如何使用 R 在列中查找序列
How to find a Sequence with in a column Using R
我是 R 的新手。我想找出一种方法来验证列中的序列。我尝试使用 seq() 但这并没有真正为我提供太多。
这是 df 的一个示例
gp<-data.frame(Id=c(1503960366,1503960366,1503960366,4319703577,4319703577,4319703577,5553957443,5553957443,5553957443),
date=c("2016-04-27", "2016-04-12","2016-04-27", "2016-04-12", "2016-04-27","2016-04-27","2016-5-16","2016-4-16", "2016-5-16),
Cal=c(1347,1347,1348,1496,1497,1496,1688,1688,1688,2063,2063,2064))
序列在 Cal 列内。
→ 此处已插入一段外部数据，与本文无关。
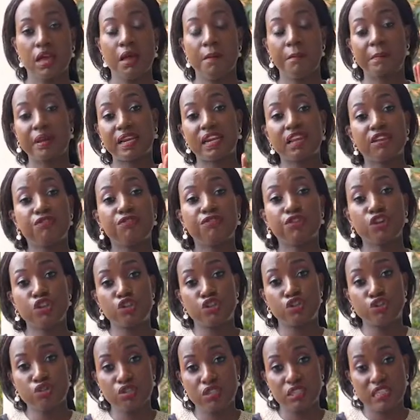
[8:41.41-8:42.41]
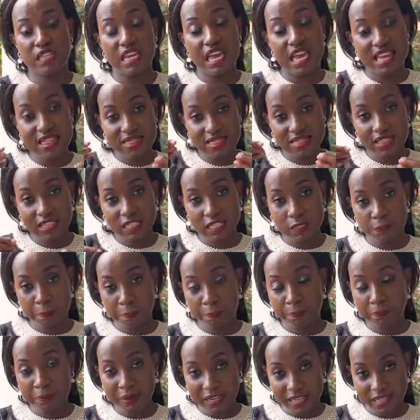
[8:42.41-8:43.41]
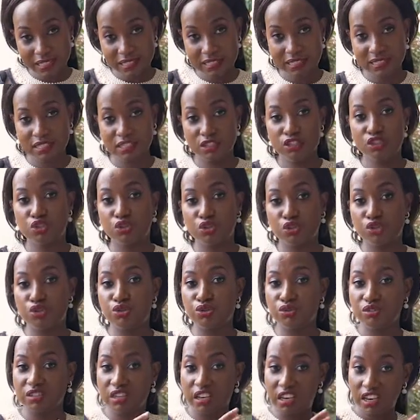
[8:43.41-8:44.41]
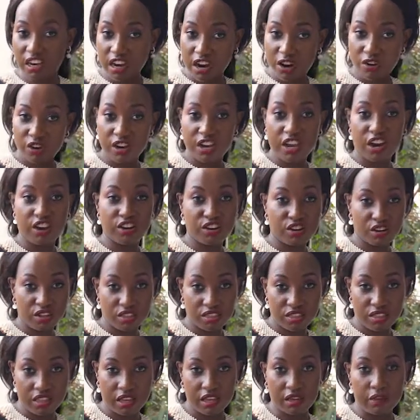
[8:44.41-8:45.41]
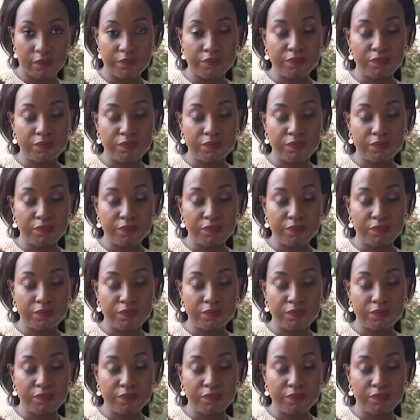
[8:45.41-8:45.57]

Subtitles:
But if you choose in this place to do the career growth thing,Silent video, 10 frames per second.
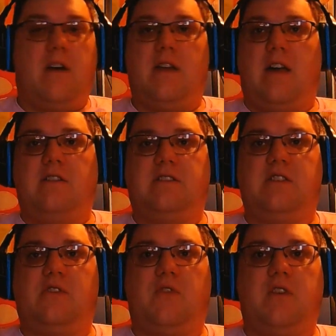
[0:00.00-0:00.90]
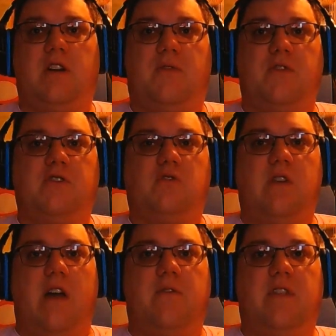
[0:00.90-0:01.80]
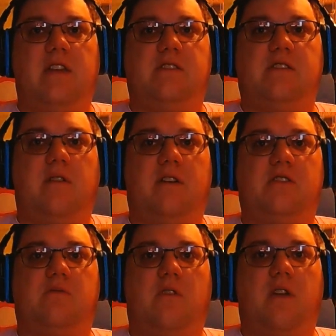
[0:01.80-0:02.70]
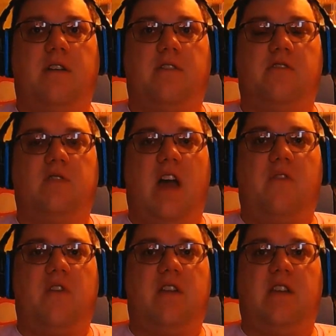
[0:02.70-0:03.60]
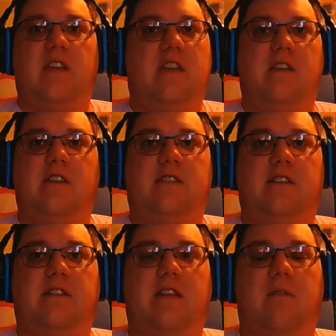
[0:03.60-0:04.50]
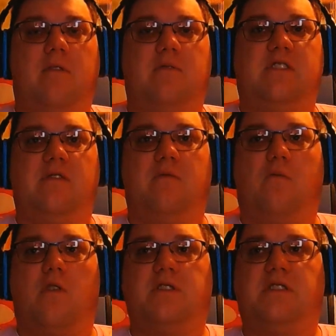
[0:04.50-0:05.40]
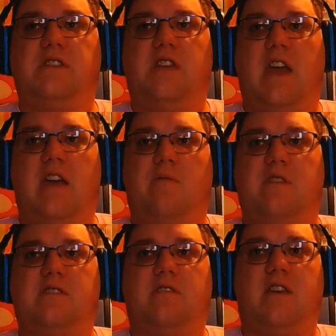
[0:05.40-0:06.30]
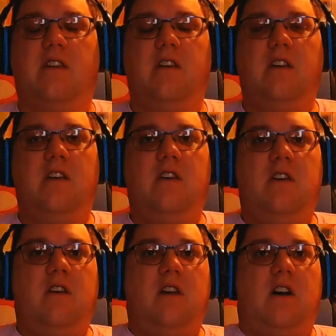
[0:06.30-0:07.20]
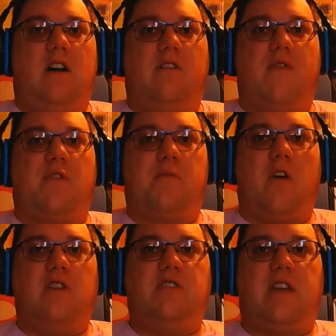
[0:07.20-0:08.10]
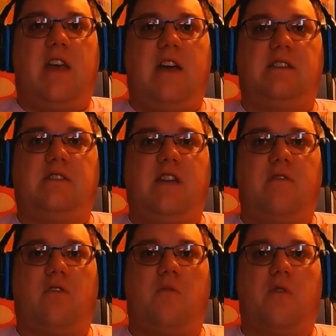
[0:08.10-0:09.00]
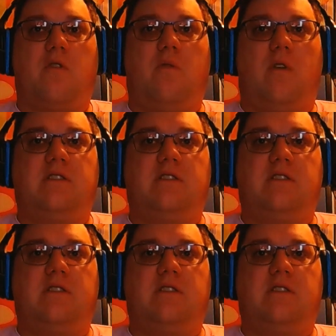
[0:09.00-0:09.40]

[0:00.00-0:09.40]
Ellis's first draft, and then someone else wrote another draft, and he said that one was even worse, and basically left the project, as David Cronenberg wanted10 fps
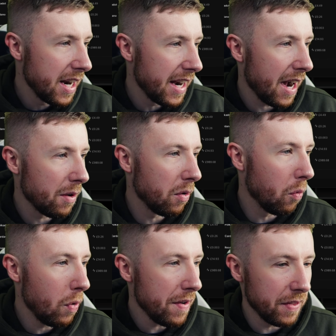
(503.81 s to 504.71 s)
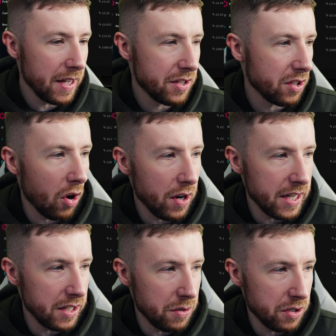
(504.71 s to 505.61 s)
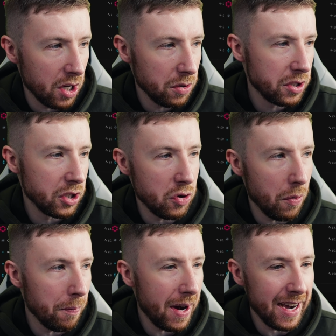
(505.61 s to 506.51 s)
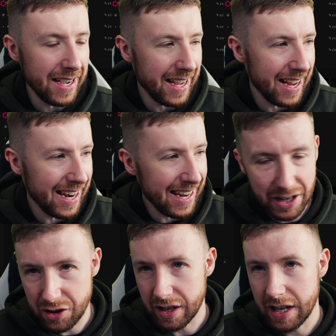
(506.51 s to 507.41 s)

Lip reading: Now with this, all you need to do is go to my Ledger.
每个 Id 的每组 cal 增加了 1。我想要做的是验证或搜索序列,然后创建一个新列来验证该 Id
的 True 或 false 增加 1
##This is the printed-out version of the df.
Id date Cal
<dbl> <chr> <dbl>
1 1503960366 2016-04-27 1347
2 1503960366 2016-04-12 1347
3 1503960366 2016-04-27 1348
4 4319703577 2016-04-12 1496
5 4319703577 2016-04-27 1497
6 4319703577 2016-04-27 1496
7 5553957443 2016-5-16 1688
8 5553957443 2016-4-16 1688
9 5553957443 2016-5-16 1688
##This is the outcome I am looking for
Id date Cal Verify
<dbl> <chr> <dbl> <dbl>
1 1503960366 2016-04-27 1347 False
2 1503960366 2016-04-12 1347 False
3 1503960366 2016-04-27 1348 True
4 4319703577 2016-04-12 1496 False
5 4319703577 2016-04-27 1497 True
6 4319703577 2016-04-27 1496 False
7 5553957443 2016-5-16 1688 False
8 5553957443 2016-4-16 1688 False
9 5553957443 2016-5-16 1688 False
在正确的地方提供任何帮助或指导将不胜感激。提前致谢。
更新
gph<-data.frame(Id=c(1503960366,1503960366,1503960366,4319703577,4319703577,4319703577,5553957443,5553957443,5553957443,7503962366,6950855005,1893815059,4020332650,8583815059,4319703577,1927972279),date=c("2016-04-27", "2016-04-12","2016-04-27","2016-04-12", "2016-05-30”,"2016-04-16","2016-05-16”,"2016-04-27","2016-04-27","2016-5-16","2016-4-16","2016-05-16”,”2016-5-20”, "2016-05-22","2016-05-18","2016-04-05"),Cal=c(1347,1347,1348,1496,1497,1496,1688,1688,1688,2063,2063,2064,0,0,0,2022))
将当前 Cal
值与前一个值相减,并检查差值是否等于 1。
library(dplyr)
df %>%
mutate(Verify = Cal - lag(Cal, default = 0) == 1)
# Id date Cal Verify
#1 1503960366 2016-04-27 1347 FALSE
#2 1503960366 2016-04-12 1347 FALSE
#3 1503960366 2016-04-27 1348 TRUE
#4 4319703577 2016-04-12 1496 FALSE
#5 4319703577 2016-04-27 1497 TRUE
#6 4319703577 2016-04-27 1496 FALSE
#7 5553957443 2016-5-16 1688 FALSE
#8 5553957443 2016-4-16 1688 FALSE
#9 5553957443 2016-5-16 1688 FALSE
在基础 R 中 -
df$Verify <- c(FALSE, df$Cal[-1] - df$Cal[-nrow(df)] == 1)
数据
df <- structure(list(Id = c(1503960366, 1503960366, 1503960366, 4319703577,
4319703577, 4319703577, 5553957443, 5553957443, 5553957443),
date = c("2016-04-27", "2016-04-12", "2016-04-27", "2016-04-12",
"2016-04-27", "2016-04-27", "2016-5-16", "2016-4-16", "2016-5-16"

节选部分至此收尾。